* **Aim of the task**
What you return must match the records word for word, except that pictures are dropped.

* **Excerpts from a dataset**
********************
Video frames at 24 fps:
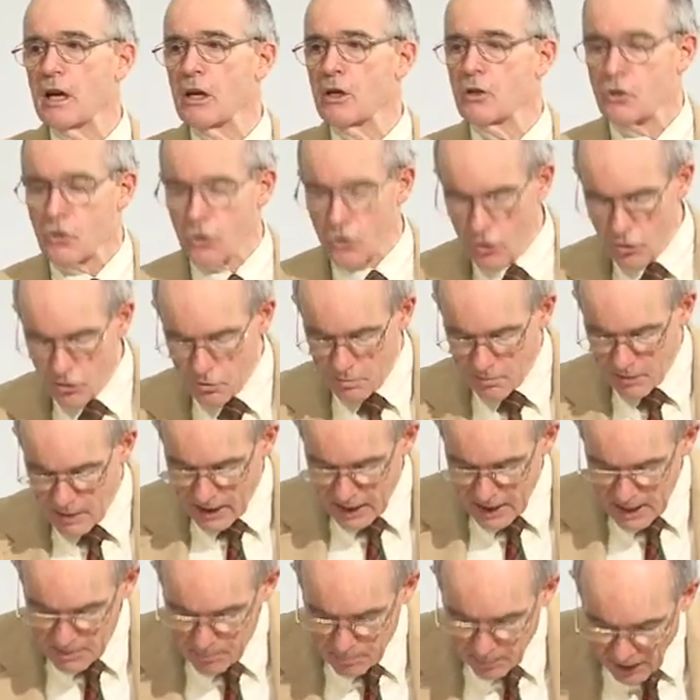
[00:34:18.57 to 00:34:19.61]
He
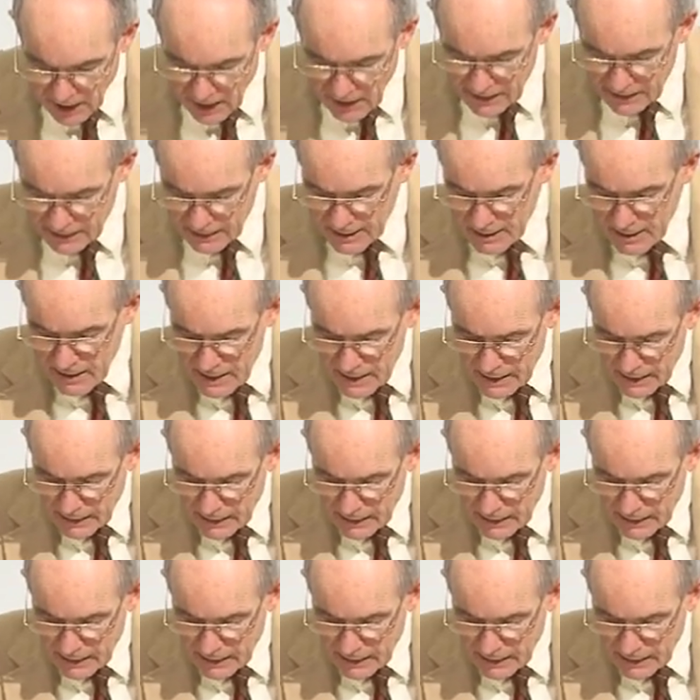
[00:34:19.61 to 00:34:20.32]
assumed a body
********************
* **Completed exercise**
Video frames at 24 fps:
[00:34:18.57 to 00:34:19.61]
He
[00:34:19.61 to 00:34:20.32]
assumed a body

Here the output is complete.